Ecohydrology is the integration of the hydrosphere, atmosphere and biosphere. That we had to create a term to describe what we should be doing speaks to how wrong, and myopic, we were just a few years ago. It should be obvious that at certain scales in space and time those elements of the Earth system must evolve together in an exquisite dance.
What are your undergraduate and graduate degrees in?
My undergraduate degree was in Civil Engineering, focusing on the environmental side – there was no Environmental Engineering then. My MS is in Civil Engineering – Water Resources and my Sc.D. in Hydrology and Water Resources. All my degrees are from MIT, where I spent most of my professional career.
How did you arrive at working in/thinking about ecohydrology?
I have had the opportunity of participating in the definition and emergence of modern hydrology.

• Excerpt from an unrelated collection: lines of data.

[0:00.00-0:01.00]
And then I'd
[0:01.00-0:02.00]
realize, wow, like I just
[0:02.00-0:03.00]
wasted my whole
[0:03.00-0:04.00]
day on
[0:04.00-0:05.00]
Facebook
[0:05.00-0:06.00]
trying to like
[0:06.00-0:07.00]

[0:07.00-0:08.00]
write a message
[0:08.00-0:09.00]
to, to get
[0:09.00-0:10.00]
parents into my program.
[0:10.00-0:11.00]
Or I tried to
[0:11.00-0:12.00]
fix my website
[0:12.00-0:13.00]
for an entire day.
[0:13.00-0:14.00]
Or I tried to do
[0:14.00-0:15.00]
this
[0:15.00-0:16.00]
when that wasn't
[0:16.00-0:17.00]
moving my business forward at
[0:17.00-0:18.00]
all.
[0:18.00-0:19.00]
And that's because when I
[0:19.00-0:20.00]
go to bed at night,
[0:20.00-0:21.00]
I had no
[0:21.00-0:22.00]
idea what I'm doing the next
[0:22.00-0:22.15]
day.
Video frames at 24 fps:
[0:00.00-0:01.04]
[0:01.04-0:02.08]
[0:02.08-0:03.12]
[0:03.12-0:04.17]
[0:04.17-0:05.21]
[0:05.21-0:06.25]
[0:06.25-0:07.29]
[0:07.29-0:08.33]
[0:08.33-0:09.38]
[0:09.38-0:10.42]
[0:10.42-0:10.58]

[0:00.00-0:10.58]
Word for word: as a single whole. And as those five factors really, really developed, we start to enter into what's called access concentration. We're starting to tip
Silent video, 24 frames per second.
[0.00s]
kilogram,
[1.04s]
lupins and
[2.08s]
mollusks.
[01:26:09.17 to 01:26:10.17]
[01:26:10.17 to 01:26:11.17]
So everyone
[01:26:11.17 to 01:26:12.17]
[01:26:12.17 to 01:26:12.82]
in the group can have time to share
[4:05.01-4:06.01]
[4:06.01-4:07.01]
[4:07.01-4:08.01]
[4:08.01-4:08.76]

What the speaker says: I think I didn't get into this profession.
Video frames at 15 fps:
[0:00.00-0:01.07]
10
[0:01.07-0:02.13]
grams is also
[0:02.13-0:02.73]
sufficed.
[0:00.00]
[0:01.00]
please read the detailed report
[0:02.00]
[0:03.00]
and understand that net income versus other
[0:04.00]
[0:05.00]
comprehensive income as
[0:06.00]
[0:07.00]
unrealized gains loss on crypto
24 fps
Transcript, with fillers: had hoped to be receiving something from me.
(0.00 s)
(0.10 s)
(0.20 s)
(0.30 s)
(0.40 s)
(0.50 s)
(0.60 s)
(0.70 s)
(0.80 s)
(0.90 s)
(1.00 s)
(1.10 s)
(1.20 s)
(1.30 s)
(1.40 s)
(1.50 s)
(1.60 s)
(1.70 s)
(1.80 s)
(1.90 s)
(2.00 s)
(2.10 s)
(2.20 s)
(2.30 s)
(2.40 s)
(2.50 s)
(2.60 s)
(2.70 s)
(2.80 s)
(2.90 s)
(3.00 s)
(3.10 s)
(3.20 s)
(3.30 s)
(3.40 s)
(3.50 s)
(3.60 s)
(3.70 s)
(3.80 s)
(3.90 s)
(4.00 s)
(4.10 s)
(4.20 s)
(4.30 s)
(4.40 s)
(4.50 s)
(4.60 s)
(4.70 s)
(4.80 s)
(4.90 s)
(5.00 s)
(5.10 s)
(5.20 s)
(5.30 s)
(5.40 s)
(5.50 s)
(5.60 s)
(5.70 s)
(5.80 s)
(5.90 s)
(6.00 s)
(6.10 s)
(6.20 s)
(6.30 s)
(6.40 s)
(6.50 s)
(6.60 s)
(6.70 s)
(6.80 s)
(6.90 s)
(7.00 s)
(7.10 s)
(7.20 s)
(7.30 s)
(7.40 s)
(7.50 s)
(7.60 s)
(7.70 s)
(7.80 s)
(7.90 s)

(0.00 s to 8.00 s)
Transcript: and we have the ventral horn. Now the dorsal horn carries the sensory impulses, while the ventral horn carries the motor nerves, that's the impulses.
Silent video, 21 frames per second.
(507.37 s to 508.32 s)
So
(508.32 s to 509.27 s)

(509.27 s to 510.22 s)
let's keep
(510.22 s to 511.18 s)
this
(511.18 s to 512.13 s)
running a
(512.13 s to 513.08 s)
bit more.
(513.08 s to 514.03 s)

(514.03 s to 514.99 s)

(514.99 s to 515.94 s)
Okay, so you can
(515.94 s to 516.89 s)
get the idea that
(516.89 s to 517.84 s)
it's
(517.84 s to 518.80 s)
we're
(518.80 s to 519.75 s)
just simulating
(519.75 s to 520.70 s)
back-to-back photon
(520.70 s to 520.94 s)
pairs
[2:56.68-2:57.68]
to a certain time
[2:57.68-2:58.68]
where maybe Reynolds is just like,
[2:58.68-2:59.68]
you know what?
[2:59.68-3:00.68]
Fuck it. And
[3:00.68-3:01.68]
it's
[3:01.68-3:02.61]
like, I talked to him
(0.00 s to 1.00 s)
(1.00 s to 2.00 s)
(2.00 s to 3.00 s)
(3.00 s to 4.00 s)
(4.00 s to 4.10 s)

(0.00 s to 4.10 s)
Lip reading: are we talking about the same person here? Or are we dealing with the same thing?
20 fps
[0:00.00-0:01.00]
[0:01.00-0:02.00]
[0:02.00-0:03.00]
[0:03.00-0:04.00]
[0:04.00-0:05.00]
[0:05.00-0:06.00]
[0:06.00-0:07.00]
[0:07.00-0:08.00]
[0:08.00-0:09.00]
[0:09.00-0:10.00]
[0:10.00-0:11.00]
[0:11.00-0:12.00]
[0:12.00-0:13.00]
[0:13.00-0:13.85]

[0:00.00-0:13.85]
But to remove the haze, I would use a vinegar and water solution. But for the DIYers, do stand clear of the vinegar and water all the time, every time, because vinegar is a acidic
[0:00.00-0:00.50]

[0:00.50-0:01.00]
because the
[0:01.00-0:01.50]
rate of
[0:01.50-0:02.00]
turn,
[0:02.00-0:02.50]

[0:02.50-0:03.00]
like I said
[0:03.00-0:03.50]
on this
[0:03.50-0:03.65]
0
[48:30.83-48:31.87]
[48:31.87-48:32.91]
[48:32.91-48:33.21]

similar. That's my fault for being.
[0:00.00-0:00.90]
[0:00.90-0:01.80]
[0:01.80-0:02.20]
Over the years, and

As a graduate student in the early 1970’s, experts commonly stated that “land masses were not important to the Earth climate”. That quote from an oceanographer – whose name I do not remember – has always stayed with me because it is absolute and wrong. It served as a motivator of much of my work. I was lucky in having Professors Peter S. Eagleson and Ignacio Rodriguez-Iturbe as mentors and then colleagues. They pioneered eco-hydrology and much of modern hydrology. They championed the inseparable relationship between land and atmosphere, an idea that I follow in all my work and have worked to build into the education of over 70 students and post-docs that I have been privileged to mentor.
Quoting from a small piece I wrote at the occasion of my offering the 2020 Langbein Lecture: “Back in 1987, Pete Eagleson and I wrote an editorial in EOS, entitled: Hydrology, The Forgotten Earth Science (Bras and Eagleson, 1987). We argued that development of hydrology had been driven by societal problems at such a rate that: “The cultivation of hydrology as a science per se has not occurred, and there has been no established platform within the hierarchy of science on which to build a coherent understanding of the global water cycle”.” I feel satisfied that we have come a long way since then, largely because of the recognition that the hydrosphere, atmosphere and biosphere are inseparable – ecohydrology.
What do you see as an important emerging area of ecohydrology?
In over 35 years since the emergence of ecohydrology, we have just touched the tip of the iceberg and remain at infancy. Much of our work has been focused in quantifying how plants mediate the hydrologic and energy cycles and how, in turn, they are a product of the very same environment they create. We have approached the problem at the conceptual, system, level – largely because we do not know any better and because anyone of us is limited in our knowledge of everything that plays into how climate, soil, vegetation and the hydrosphere operate. We lack sufficient, in-depth, knowledge to be predictive of all the interactions that occur in nature. The only way to overcome this situation will be to learn to work in teams of people with different in-depth knowledge. We must start by agreeing on a common language to communicate. Particularly important areas that that remain to be explored in the context of ecohydrology are the microbial ecosystem and improving predictability of the inevitable changes that a warming climate will bring about.
Do you have a favorite ecohydrology paper? Describe/explain.
To me, the cornerstone work is that of Peter S. Eagleson in a series of 7 papers, all published in an issue of Water Resources Research in 1978, with the common title “Climate, Soil and Vegetation”. This was the first, and boldest, attempt to quantify (not just describe) a climate, soil, vegetation system, what we now call ecohydrology. He later published a book that captured and expanded on his ideas - Ecohydrology: Darwinian Expression of Vegetation Form and Function, Cambridge University Press, 2004. Eagleson was bold in many ways. First, he brought together an extraordinary diverse set of knowledge into one hypothesis. Second, he hypothesized a debatable concept of pseudo-equilibrium, a climax, among all the different components of the Earth system. To me this is a beautiful idea which, at its essence, I believe correct. We are a product of chance and necessity. Third, he had the courage to quantify all the relationships he postulated. This work was the foundation of ecohydrology.
What do you do for fun (apart from ecohydrology)?
I have to begin by saying that I simply love all I do. Since very early on, 1982, I developed my career in parallel to increasing administrative responsibilities, culminating as Provost of Georgia Tech, a position I just left. But I am far more than my work. I am inherently curious about almost anything and enjoy everything from history to politics. I enjoy my family and share as much time as we can together. I have always had a little adventurous streak in me. I was an active single engine airplane pilot. I love scuba diving – although do not do it as often as I would like. I have glided and jumped out of airplanes. These days I love driving my sports car and riding my horses with my wife. Life has been good to me and if I had to do it over again, I still would be a professor, the best job ever, and a hydrologist.